“お上”の指示でやっと広がる時差通勤と、過重労働を招くフレックスタイム――ニッポン社会の限界:河合薫の「社会を蝕む“ジジイの壁”」(1/4 ページ)
新型コロナウイルス感染拡大の不安が高まる中、テレワークや時差通勤を促進する行政機関や企業が増えてきた。通勤ラッシュのストレスを軽減する動きは広がってほしいが、日本人には「フレックスタイム」よりも「時差通勤」が必要ではないか。なぜなら……
新型コロナウイルスへの不安感が高まる中、やっと“働かせ方”にも変化が見えてきました。
まったくと言っていいほど広がらなかった「テレワーク」や、通勤ラッシュを避ける「時差通勤」を取り入れる行政機関や企業が増え、なかには完全なテレワークを始めた企業もあると報じられています。
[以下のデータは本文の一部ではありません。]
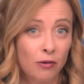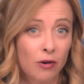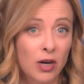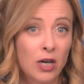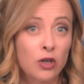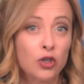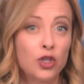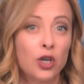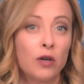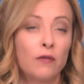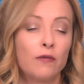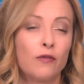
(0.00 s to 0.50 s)

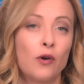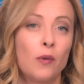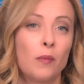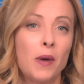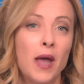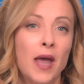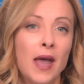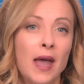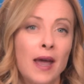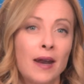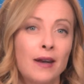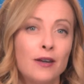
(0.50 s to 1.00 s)
ranging
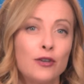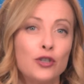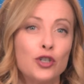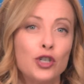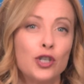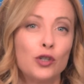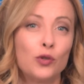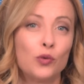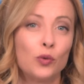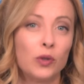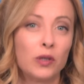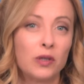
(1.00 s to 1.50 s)
from
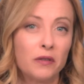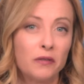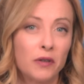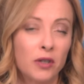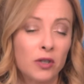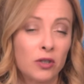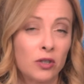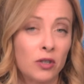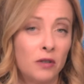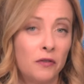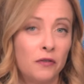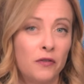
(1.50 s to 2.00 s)
energy to
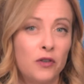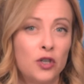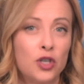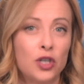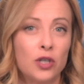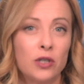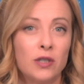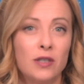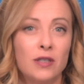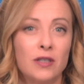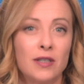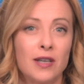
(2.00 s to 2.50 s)
artificialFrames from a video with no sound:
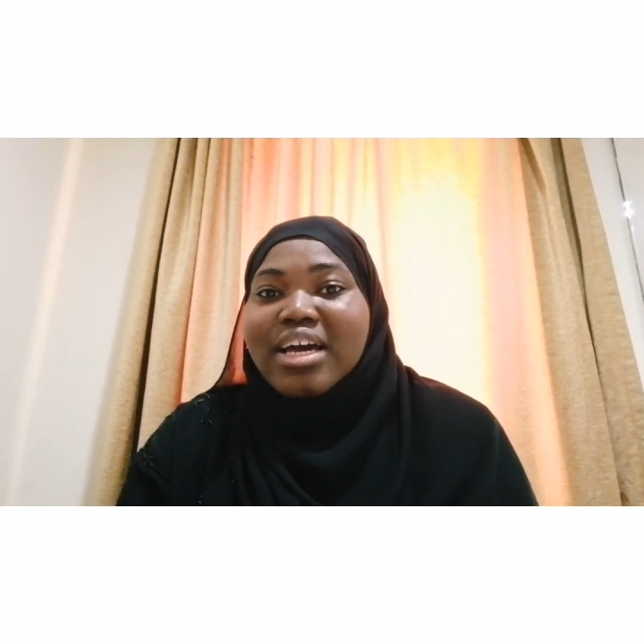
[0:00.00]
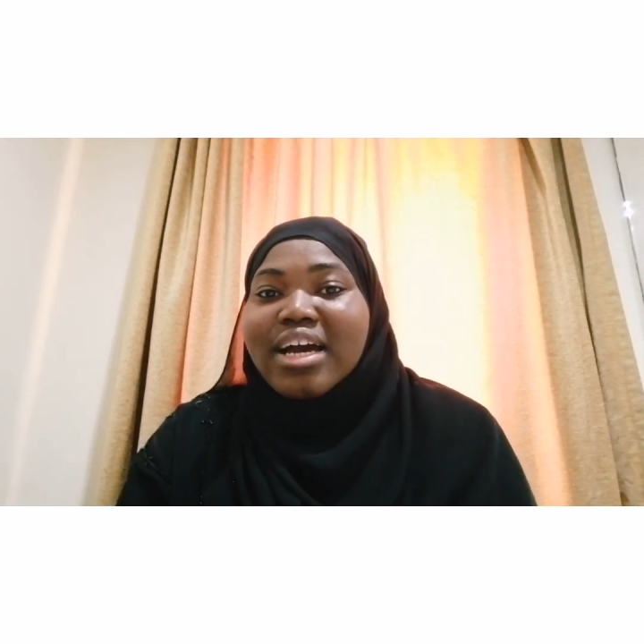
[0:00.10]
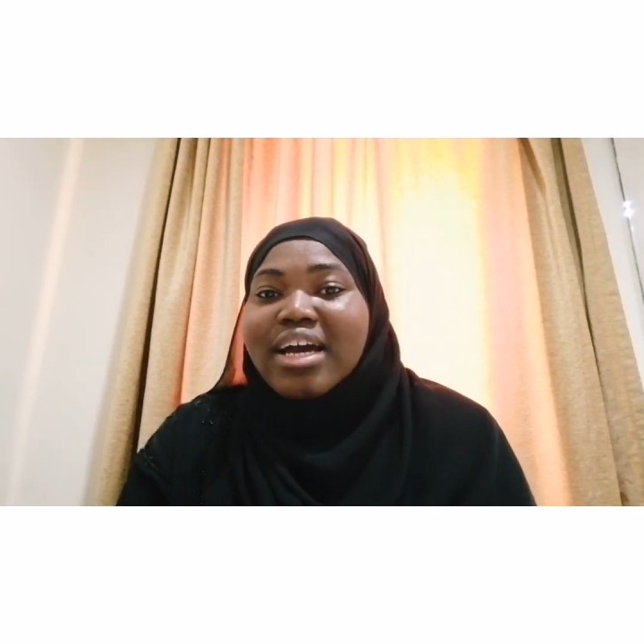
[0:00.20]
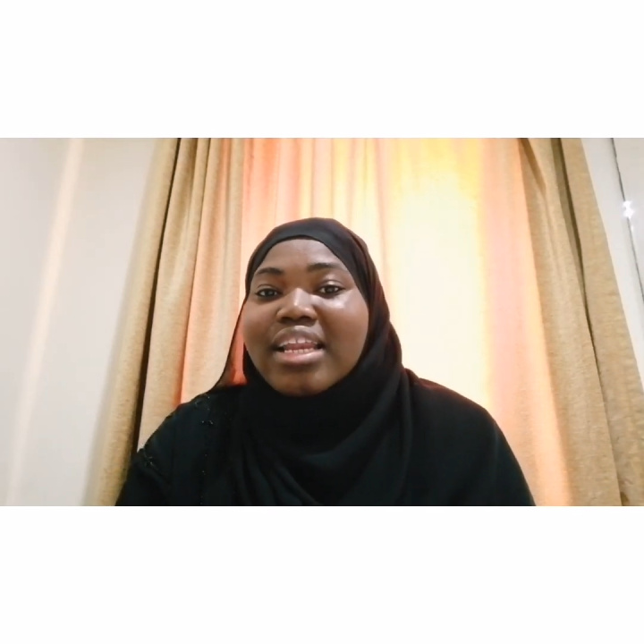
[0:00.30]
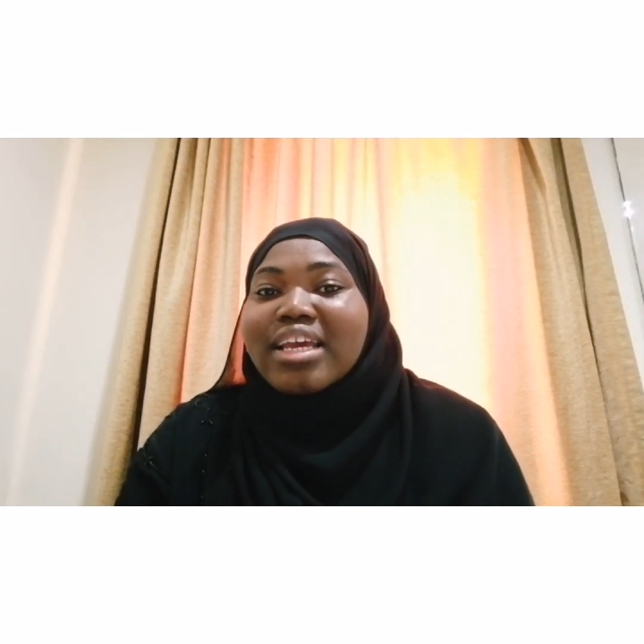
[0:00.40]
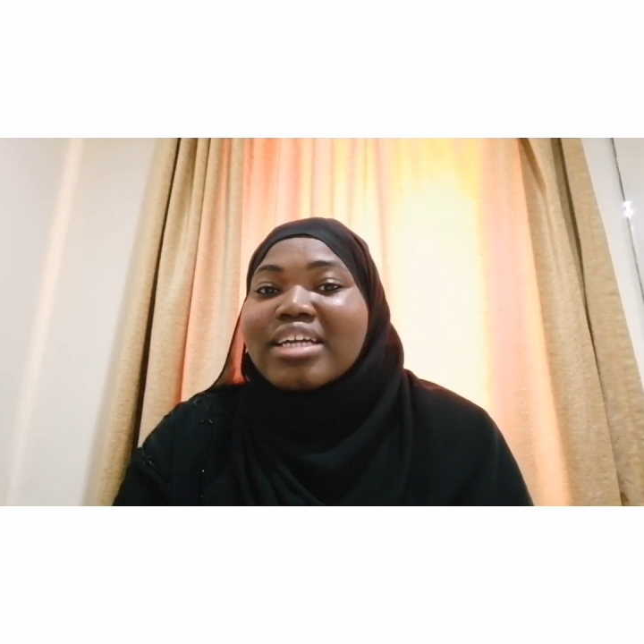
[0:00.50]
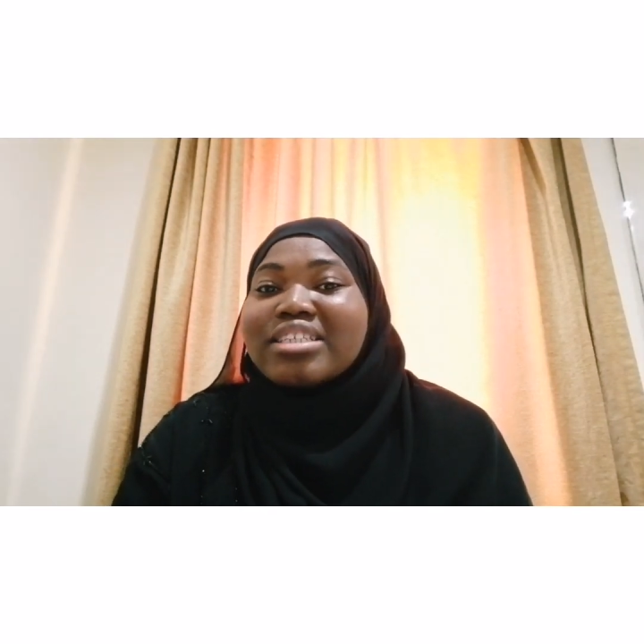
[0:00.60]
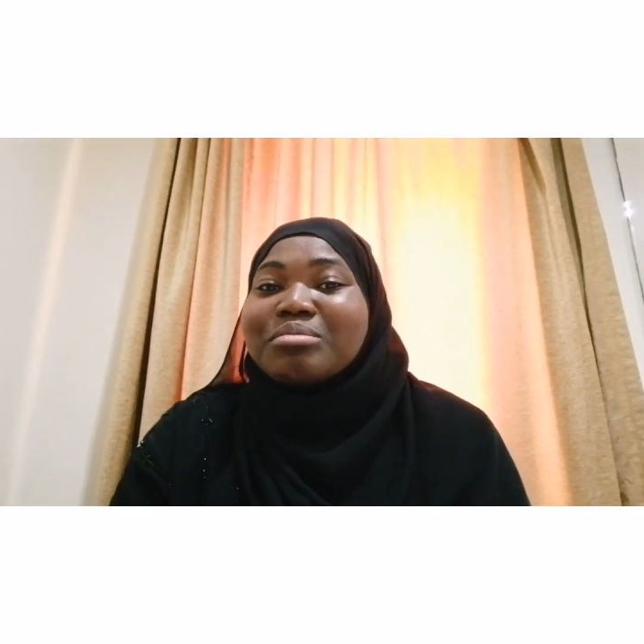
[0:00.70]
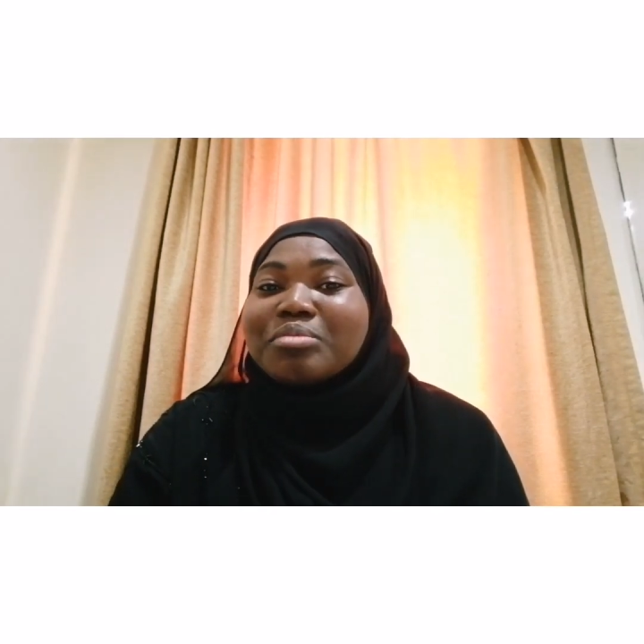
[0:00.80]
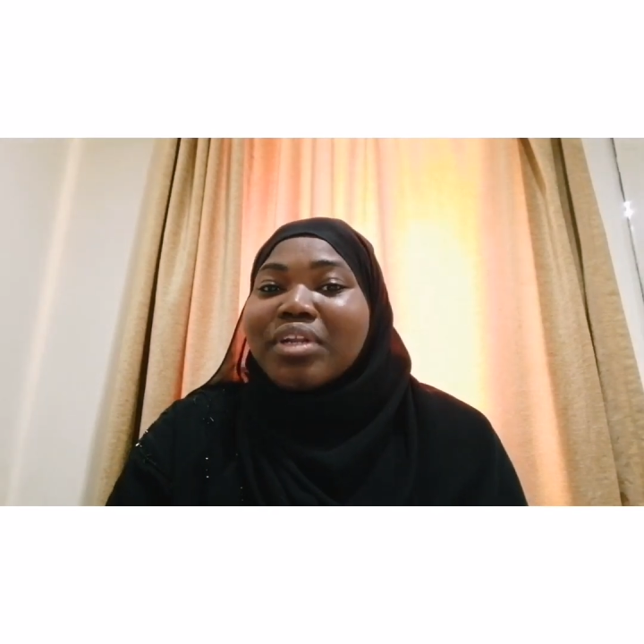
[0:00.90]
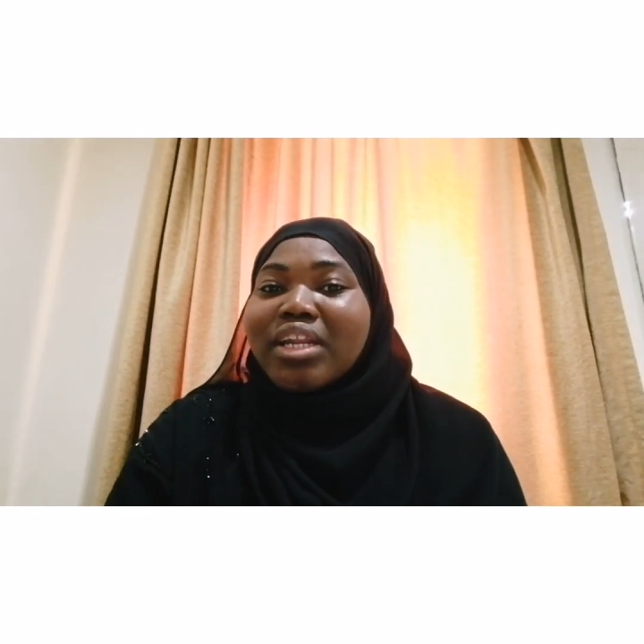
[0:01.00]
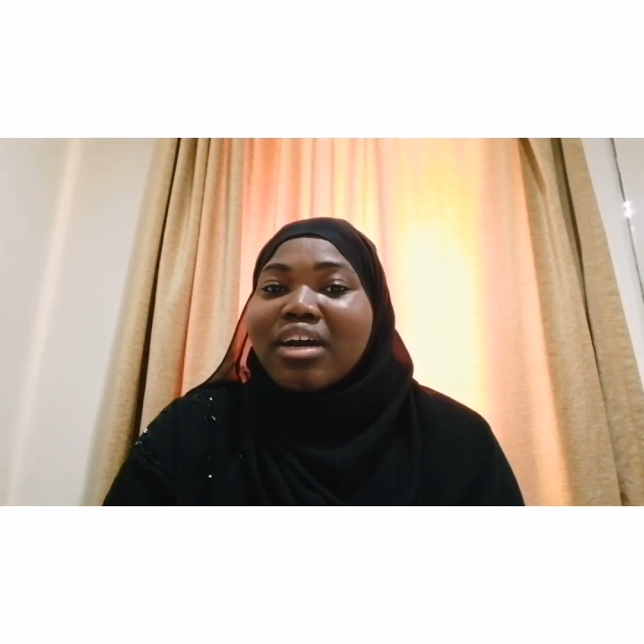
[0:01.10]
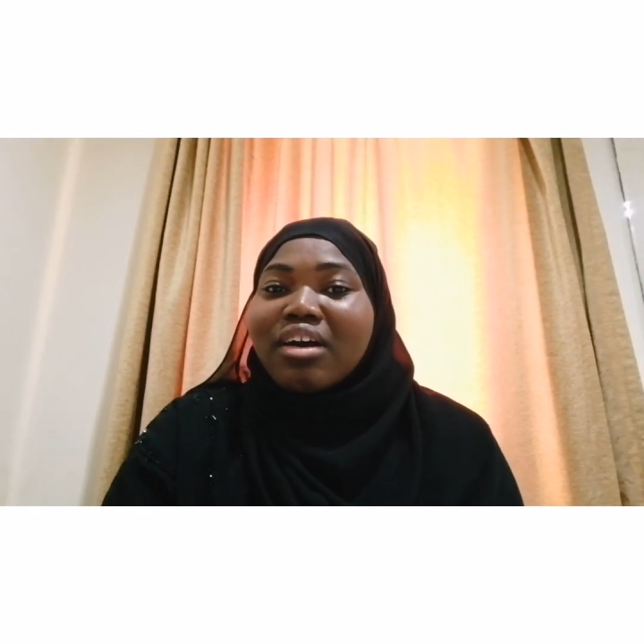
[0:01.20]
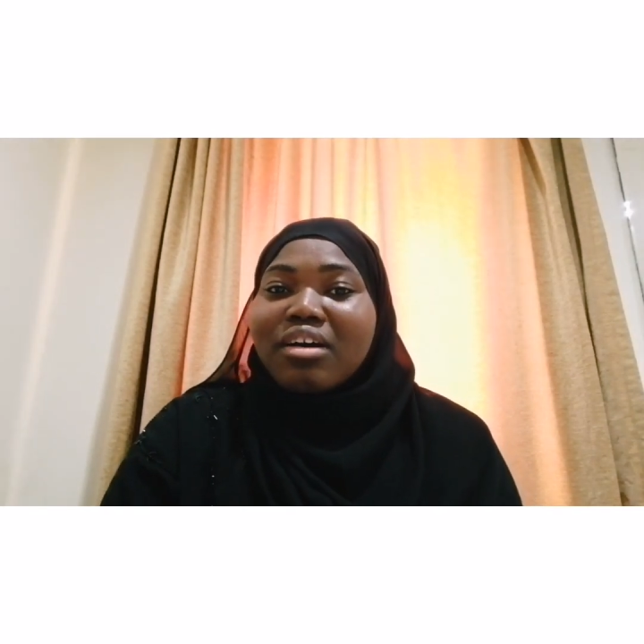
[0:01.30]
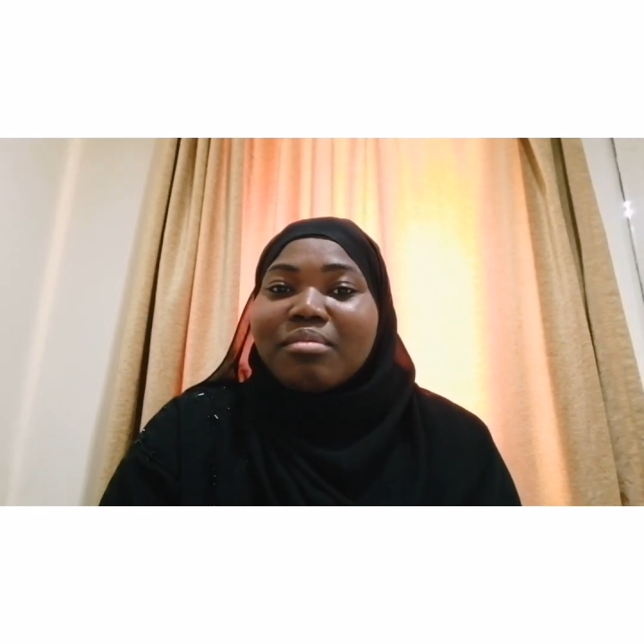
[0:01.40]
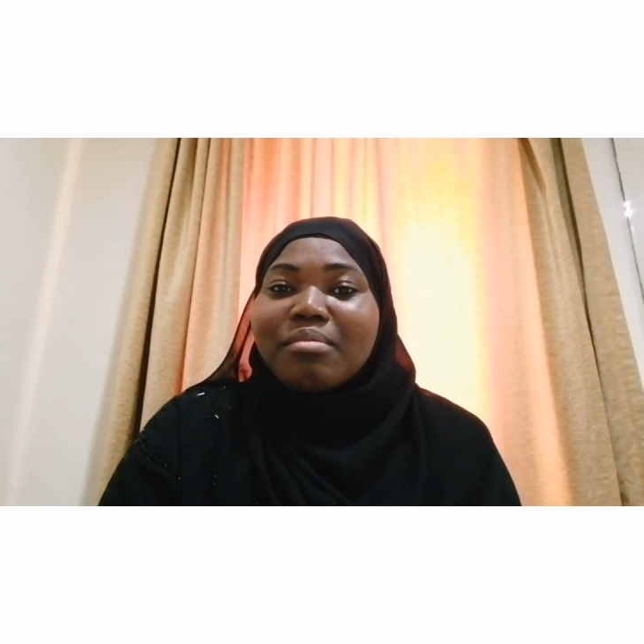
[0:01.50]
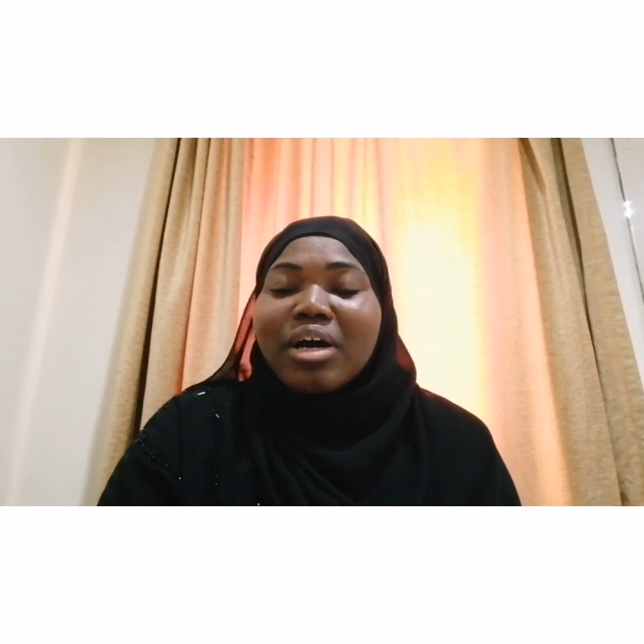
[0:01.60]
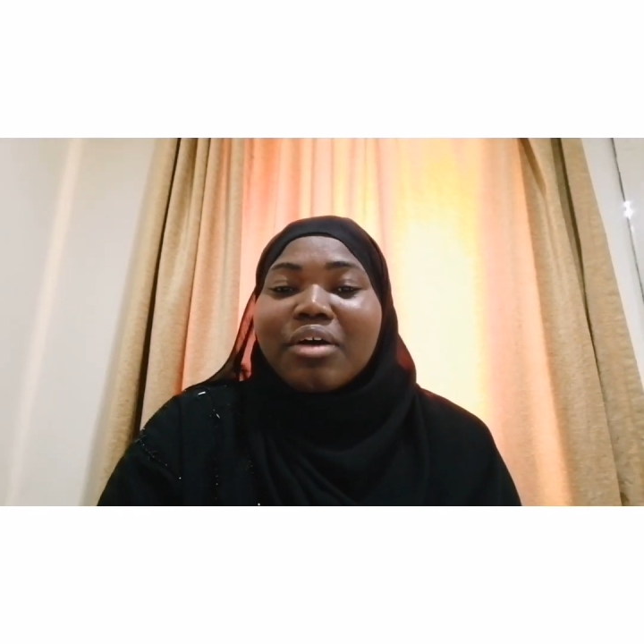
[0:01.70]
Hal yajib al-niqab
……ったく。テレワークも時差通勤も今すぐにでもできる、それでいて働く人の生産性向上に直結する「働き方改革」なのに。政府から言われないとマッチョタイム(=男社会の時間にとらわれた働き方)から抜け出すこともできないのか!と、文句の一つや二つ言いたくなりますが、どちらも「やってみればいいところが分かる」はずなので、これを機に働き方改革の一環として是非とも広がってほしいものです。
そもそも首都圏の通勤ラッシュは異常です。
私は会社勤めではないので、めったにラッシュ時に乗ることはないのですが、たまに乗ると自分の足の行方すら分からなくなり、「私、ひょっとして宙に浮いてる?」って感じですし、前のお姉さんの髪の毛が鼻に入りそうになったり、どこからともなく漂ってくるお酒臭い吐息や、キツい香水の匂いで気を失いそうになったり……。「ストレス」という言葉は会社員のためにあるのではないか、などと、なぜか皆さまに申し訳なくなるほどの密集ぶりです。
国土交通省では“痛勤時”の乗車率は200%未満としていますが、こちらの図(国交省Webサイトより)で見る限り、250%を超えていることは間違いありません。